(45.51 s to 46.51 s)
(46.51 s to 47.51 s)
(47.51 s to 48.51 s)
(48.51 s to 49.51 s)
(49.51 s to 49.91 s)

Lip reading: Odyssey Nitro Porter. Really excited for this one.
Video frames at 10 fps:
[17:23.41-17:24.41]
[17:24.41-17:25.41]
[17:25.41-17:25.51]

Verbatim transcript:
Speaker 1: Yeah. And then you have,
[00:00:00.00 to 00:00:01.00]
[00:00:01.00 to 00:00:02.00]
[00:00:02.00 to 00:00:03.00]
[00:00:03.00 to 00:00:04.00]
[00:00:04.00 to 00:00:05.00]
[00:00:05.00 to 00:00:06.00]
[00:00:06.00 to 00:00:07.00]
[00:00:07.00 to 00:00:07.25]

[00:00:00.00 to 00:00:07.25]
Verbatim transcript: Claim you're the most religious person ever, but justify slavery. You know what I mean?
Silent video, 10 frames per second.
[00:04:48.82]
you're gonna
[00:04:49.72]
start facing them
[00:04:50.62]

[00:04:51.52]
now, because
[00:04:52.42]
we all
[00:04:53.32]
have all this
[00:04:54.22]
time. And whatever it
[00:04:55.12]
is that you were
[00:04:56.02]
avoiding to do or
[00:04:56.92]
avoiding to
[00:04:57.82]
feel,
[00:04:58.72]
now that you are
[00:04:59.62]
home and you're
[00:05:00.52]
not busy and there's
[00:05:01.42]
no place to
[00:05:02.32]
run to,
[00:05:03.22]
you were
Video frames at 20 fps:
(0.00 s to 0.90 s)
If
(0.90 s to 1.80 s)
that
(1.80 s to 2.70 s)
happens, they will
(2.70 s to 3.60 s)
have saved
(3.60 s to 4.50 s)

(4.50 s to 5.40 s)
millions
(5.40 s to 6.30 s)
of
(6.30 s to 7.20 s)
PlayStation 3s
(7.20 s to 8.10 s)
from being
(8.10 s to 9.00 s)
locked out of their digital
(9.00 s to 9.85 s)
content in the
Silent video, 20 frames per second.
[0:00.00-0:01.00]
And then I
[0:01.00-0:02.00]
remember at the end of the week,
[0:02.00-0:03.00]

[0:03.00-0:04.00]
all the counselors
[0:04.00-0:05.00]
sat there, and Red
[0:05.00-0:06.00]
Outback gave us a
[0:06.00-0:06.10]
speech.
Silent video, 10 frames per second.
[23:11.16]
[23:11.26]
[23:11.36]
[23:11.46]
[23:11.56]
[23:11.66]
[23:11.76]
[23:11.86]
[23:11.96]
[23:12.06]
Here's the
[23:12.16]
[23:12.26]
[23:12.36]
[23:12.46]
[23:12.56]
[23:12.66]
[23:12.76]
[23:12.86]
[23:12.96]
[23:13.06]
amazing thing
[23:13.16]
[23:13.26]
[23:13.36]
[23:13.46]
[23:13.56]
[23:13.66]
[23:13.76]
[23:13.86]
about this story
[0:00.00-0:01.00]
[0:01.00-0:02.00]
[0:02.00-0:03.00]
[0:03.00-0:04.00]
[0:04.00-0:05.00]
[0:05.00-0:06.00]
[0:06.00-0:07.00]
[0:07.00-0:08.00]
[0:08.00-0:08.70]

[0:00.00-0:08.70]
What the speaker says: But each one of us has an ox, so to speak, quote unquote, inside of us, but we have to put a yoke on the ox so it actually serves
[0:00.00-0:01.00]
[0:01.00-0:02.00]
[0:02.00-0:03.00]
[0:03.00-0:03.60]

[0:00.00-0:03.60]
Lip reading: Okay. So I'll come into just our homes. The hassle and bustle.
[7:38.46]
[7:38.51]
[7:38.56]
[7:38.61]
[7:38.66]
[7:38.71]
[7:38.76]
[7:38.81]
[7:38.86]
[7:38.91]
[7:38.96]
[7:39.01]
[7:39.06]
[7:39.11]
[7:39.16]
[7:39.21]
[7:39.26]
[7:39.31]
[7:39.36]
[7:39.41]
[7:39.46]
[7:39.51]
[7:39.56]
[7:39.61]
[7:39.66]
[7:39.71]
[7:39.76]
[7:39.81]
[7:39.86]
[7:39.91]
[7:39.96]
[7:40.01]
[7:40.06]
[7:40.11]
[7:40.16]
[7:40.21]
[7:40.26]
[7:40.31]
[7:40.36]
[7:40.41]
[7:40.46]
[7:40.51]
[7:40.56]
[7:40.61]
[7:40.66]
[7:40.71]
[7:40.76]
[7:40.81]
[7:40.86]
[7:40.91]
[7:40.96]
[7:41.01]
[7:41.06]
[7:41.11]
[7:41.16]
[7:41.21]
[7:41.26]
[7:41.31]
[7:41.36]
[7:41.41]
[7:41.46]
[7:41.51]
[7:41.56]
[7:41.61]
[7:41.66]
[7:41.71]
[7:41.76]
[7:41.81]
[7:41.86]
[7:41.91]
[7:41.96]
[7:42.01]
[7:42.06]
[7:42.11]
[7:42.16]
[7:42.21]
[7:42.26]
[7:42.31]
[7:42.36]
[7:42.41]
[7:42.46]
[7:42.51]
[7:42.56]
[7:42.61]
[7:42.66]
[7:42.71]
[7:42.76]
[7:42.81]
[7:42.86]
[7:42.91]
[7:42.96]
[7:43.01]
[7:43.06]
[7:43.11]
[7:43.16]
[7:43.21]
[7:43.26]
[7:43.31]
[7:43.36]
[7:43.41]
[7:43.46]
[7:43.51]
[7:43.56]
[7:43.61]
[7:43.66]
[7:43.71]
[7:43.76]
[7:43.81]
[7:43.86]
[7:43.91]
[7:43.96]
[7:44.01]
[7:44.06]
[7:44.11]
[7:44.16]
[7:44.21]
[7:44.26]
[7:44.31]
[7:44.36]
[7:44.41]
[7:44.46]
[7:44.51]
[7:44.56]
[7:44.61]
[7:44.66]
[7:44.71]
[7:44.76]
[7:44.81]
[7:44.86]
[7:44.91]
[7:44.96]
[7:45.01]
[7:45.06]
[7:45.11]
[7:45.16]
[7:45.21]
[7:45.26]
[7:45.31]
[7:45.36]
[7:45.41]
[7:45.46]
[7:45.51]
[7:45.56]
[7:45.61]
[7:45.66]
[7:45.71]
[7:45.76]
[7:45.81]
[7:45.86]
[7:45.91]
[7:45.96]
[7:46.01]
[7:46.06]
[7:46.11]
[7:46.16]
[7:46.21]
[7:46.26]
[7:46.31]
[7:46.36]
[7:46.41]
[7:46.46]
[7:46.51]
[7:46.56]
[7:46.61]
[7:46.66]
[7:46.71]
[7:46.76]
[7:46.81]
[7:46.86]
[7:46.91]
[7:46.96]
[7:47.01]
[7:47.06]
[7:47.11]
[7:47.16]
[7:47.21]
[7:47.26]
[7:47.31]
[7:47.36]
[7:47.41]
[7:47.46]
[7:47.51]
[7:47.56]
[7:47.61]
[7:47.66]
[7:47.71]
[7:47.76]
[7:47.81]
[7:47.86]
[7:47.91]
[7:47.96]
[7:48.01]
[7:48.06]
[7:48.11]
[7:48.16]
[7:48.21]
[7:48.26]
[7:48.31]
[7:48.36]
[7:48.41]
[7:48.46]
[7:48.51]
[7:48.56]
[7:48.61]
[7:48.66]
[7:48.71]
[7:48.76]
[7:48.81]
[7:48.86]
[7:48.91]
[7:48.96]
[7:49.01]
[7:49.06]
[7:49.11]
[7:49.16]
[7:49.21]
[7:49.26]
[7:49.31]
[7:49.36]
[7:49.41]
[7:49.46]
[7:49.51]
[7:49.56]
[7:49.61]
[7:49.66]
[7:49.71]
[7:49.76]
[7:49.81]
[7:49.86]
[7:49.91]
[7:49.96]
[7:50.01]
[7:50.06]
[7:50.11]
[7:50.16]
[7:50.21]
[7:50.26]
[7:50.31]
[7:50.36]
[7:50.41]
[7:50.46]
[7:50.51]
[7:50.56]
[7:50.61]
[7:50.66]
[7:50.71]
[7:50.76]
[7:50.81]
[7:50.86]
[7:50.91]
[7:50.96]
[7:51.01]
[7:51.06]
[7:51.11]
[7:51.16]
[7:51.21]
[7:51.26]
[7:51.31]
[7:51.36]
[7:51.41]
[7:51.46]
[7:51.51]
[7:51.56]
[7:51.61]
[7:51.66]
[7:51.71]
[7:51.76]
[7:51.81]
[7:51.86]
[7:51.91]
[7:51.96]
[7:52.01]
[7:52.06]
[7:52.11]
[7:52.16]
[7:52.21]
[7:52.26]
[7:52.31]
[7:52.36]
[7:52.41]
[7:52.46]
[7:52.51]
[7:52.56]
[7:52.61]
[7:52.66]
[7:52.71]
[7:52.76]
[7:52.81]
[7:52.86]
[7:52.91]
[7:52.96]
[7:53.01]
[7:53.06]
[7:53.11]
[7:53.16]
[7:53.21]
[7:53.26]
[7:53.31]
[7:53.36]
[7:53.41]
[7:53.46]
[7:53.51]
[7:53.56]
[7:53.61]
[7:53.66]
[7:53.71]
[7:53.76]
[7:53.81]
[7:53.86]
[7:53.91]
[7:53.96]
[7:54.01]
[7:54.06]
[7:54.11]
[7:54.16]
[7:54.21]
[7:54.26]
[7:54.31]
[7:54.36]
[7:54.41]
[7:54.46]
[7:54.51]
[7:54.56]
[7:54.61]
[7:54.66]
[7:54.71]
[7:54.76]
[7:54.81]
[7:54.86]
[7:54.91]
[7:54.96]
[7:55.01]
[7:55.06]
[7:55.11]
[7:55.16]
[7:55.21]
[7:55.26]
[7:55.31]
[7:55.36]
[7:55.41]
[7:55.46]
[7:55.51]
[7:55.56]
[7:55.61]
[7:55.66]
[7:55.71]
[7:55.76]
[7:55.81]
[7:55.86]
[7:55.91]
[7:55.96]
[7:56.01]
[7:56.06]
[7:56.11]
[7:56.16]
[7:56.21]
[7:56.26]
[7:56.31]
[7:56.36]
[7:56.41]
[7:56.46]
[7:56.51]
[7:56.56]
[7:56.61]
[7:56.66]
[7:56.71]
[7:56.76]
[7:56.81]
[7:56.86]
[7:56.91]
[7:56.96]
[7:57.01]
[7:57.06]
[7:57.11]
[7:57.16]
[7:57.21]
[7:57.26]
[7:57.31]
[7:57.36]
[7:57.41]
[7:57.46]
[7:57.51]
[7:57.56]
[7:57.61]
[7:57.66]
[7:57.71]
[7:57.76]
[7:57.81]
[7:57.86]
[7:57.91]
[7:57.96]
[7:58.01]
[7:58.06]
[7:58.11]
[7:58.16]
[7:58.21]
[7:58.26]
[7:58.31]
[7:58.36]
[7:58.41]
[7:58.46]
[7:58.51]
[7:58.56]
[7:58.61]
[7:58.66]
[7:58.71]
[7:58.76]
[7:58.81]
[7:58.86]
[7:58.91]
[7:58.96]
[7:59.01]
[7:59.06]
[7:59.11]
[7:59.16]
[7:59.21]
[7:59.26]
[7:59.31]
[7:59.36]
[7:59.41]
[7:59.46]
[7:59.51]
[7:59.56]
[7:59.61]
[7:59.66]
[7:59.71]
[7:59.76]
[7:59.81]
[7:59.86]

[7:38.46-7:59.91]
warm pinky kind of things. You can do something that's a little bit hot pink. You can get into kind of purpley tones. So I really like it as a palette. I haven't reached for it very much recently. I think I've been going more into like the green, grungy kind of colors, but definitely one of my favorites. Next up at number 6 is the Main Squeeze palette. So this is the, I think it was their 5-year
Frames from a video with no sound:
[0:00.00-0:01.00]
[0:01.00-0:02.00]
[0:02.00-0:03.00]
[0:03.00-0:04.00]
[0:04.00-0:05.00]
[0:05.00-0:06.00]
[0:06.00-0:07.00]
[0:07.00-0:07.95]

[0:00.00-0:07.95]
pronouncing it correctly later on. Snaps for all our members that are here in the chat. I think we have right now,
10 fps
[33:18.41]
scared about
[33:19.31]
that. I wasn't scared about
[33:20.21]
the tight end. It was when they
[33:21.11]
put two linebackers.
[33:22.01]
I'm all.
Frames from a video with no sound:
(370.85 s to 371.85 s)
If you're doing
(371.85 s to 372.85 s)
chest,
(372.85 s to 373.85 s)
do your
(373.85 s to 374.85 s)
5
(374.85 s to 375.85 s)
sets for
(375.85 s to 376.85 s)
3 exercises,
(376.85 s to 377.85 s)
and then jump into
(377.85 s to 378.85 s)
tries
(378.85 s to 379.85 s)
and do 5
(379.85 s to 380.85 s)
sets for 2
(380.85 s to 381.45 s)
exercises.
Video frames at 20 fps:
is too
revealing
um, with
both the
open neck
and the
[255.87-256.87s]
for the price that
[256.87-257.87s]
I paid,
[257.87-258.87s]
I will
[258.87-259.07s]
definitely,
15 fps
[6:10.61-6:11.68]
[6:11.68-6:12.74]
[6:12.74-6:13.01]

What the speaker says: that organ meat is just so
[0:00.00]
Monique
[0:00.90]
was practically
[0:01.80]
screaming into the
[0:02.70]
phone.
════════════════
### [Problem statement]
Using the entries above, return each line in which the word "says" occurs.

### [Solution for this task]
What the speaker says: But each one of us has an ox, so to speak, quote unquote, inside of us, but we have to put a yoke on the ox so it actually serves
What the speaker says: that organ meat is just so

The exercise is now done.